After Novak Djokovic's complaint that it was "impossible to move" on the slippery surface, Rafael Nadal said after a 6-2, 6-2 victory over Nikolay Davydenko yesterday that it was "a difficult court" and one which he hoped would be changed next year.
Ion Tiriac, a former player and the entrepreneur behind the tournament, believes the blue court makes it easier for players and spectators to see the ball. The court builders say the blue dye is the only significant difference in its construction. But the players have complained that it is hard to keep their feet on the surface, which was labelled "Smurf clay" by Milos Raonic.

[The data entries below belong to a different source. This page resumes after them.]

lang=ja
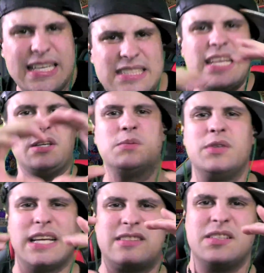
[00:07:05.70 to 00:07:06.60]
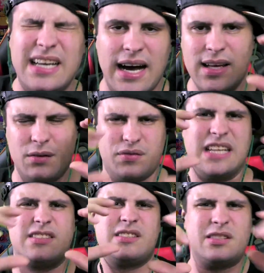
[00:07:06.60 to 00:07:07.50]
足で踏むやつが
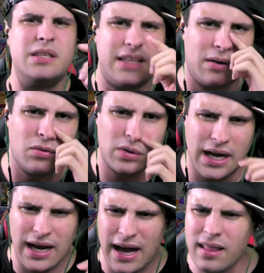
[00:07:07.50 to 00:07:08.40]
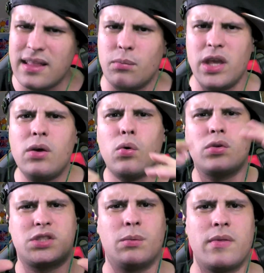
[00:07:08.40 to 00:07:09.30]
2つついてるのか、あれってでも1個
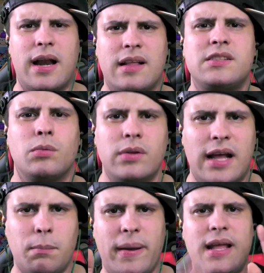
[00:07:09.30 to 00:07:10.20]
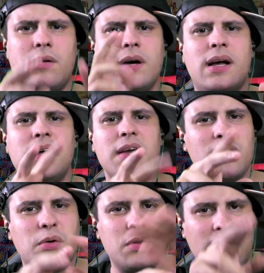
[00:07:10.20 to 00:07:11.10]
としても成り立つもんね。あの、ペダルが、
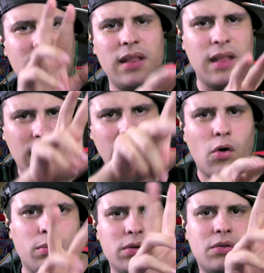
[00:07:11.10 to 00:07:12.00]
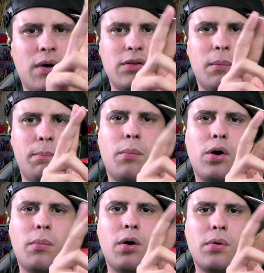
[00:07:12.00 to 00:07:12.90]
あの、2個分のあの、
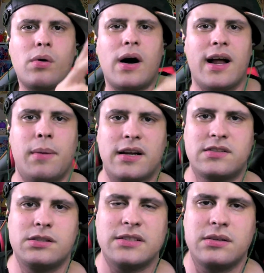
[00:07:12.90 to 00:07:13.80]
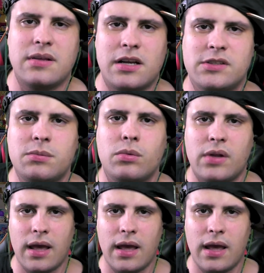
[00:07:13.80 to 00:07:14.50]
ポコポコポコポコがあればあれツーバスになりますもんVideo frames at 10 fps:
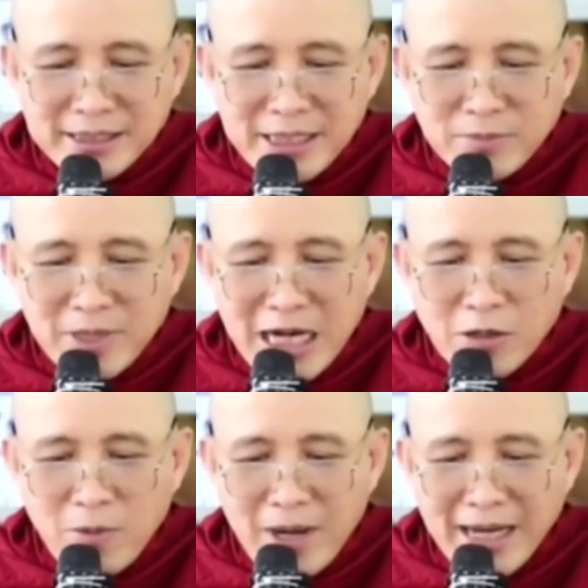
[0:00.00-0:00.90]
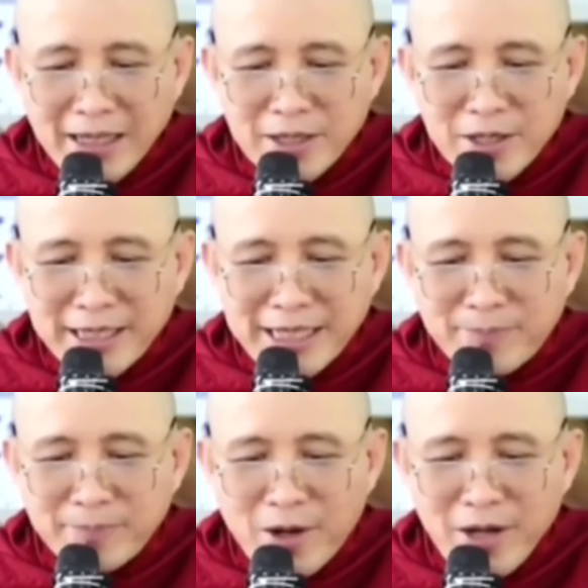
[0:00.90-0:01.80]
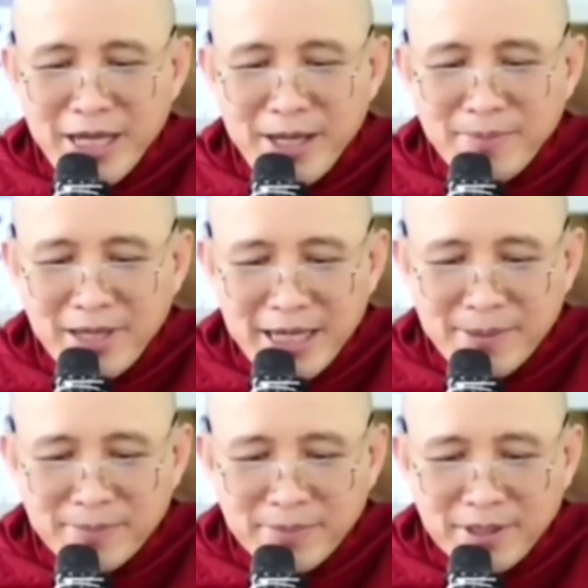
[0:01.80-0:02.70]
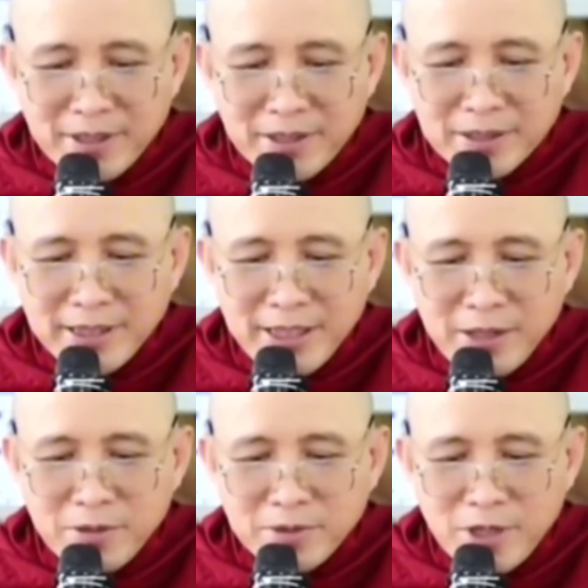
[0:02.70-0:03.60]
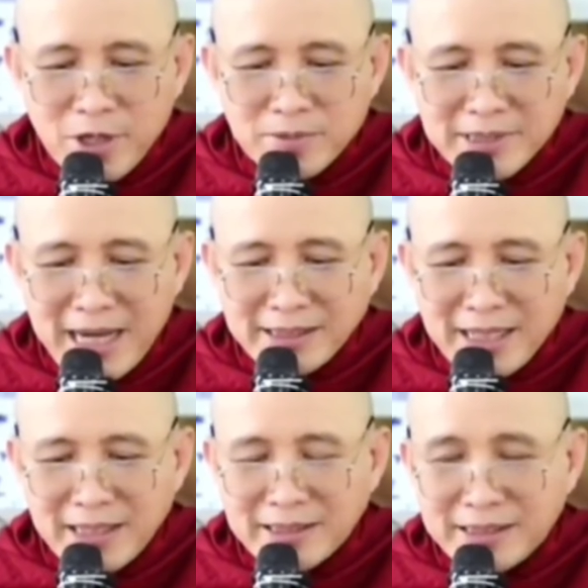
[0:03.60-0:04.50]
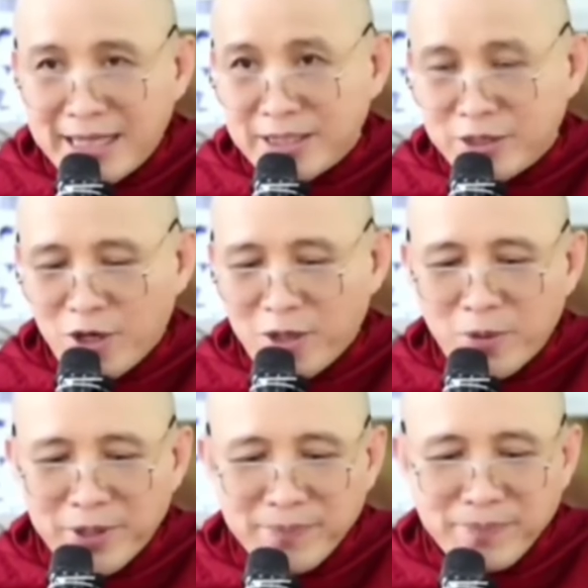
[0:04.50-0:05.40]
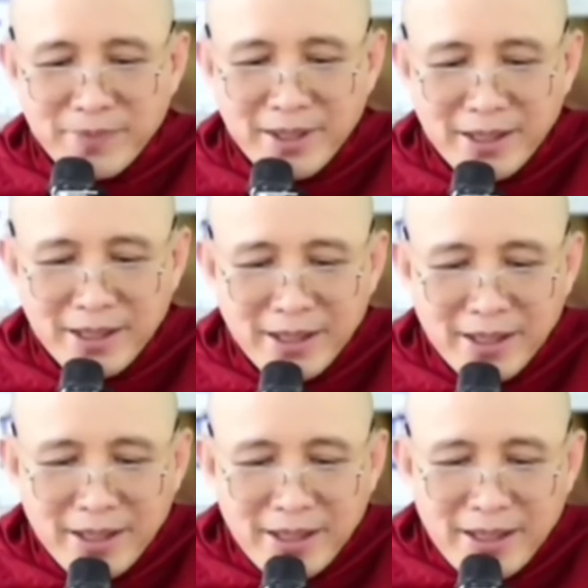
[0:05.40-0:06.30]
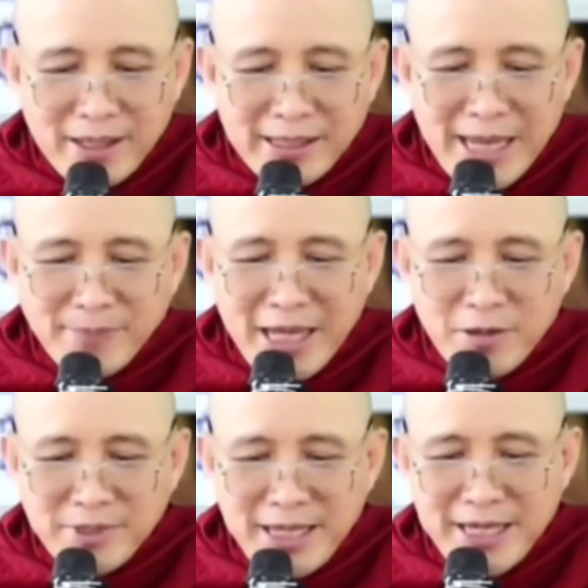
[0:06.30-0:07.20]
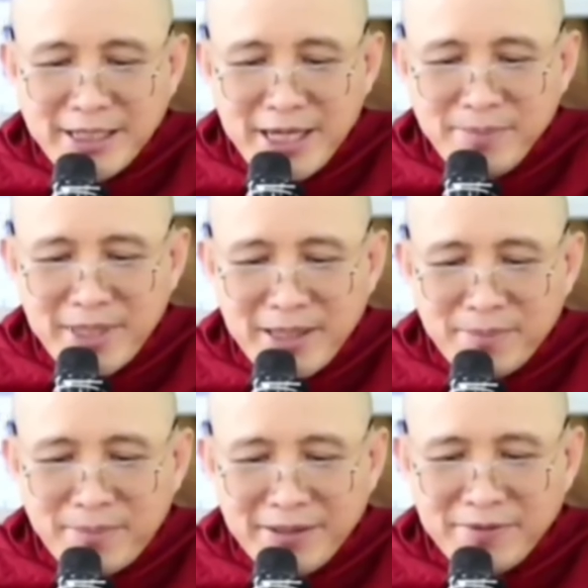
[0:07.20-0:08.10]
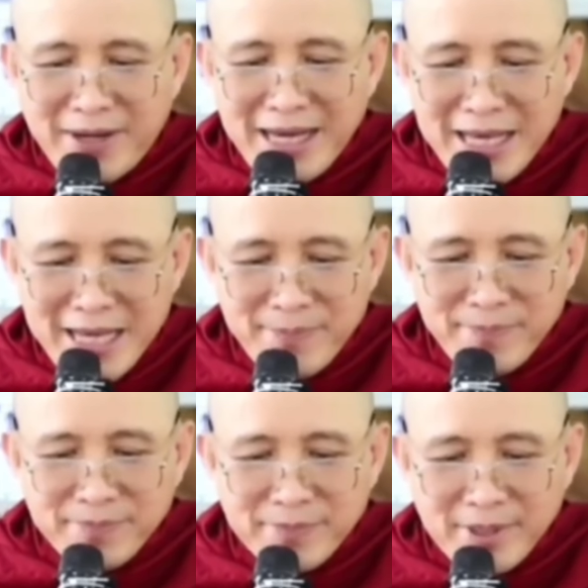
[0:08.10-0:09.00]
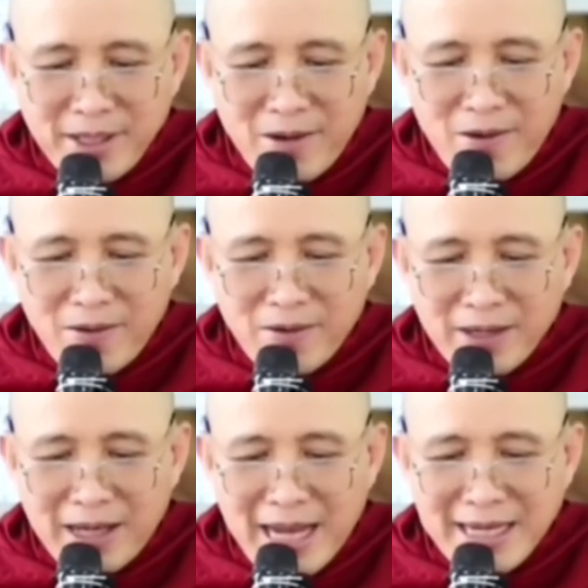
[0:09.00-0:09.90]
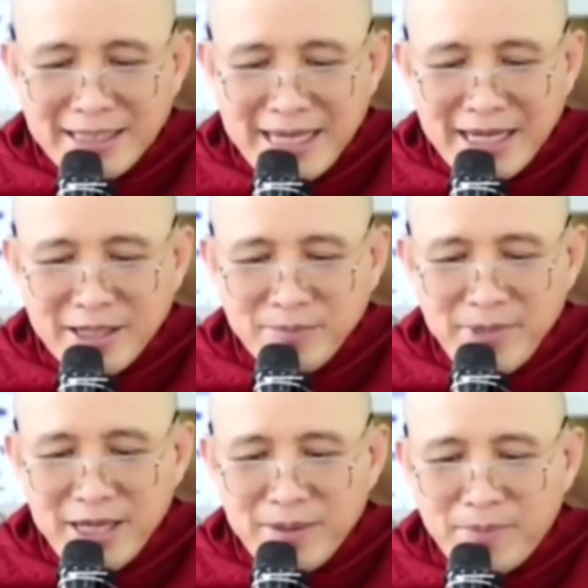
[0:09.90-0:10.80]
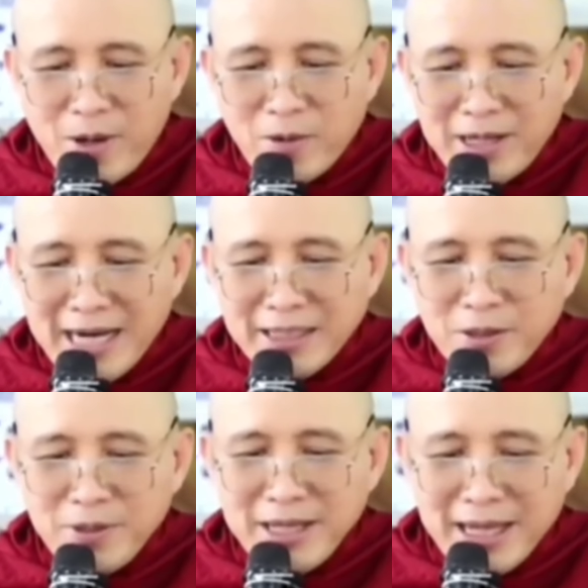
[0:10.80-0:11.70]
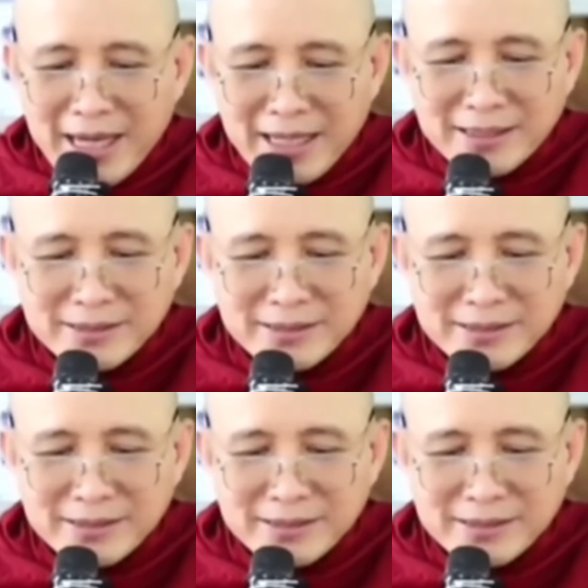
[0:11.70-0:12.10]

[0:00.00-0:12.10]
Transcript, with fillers: trong áo quan người nằm đó im liềm lửa thiêu đốt xác thân thành tro bụi đem theo gì trên mình mảnh vải liệm còn lại chăn bia mộ khắc đôi hàng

"The court is not one that makes you feel comfortable," Nadal told Spanish TV after beating Davydenko. "The court is a difficult court. It's very slippery and it makes supporting movements and getting back to defend very tough. But the only thing we can do now is turn the page. We are not going to get the red courts back tomorrow, so we have to adapt to the blue courts and the conditions as well as possible and hope for a change next year."
Djokovic said after a 6-2, 2-6, 6-3 victory over Spain's Daniel Gimeno-Traver: "I hit five balls [properly] throughout the whole match. Everything else, I was just trying to put the ball in the court. So I just relied on my serve and getting some points eventually from his unforced errors. For me that's not tennis."
Even before the courts turned blue, players were unhappy with Madrid as a build-up event to the French Open, which starts on 27 May, as conditions are so different to Roland Garros. Besides a slippery surface, balls fly faster through the thinner air, Madrid being 650 metres above sea level.
Petra Kvitova, the 2011 Wimbledon champion and the women's title-holder in Madrid, was yesterday beaten 6-4, 6-3 by a fellow Czech, Lucie Hradecka, the world No 105, after dropping her serve five times.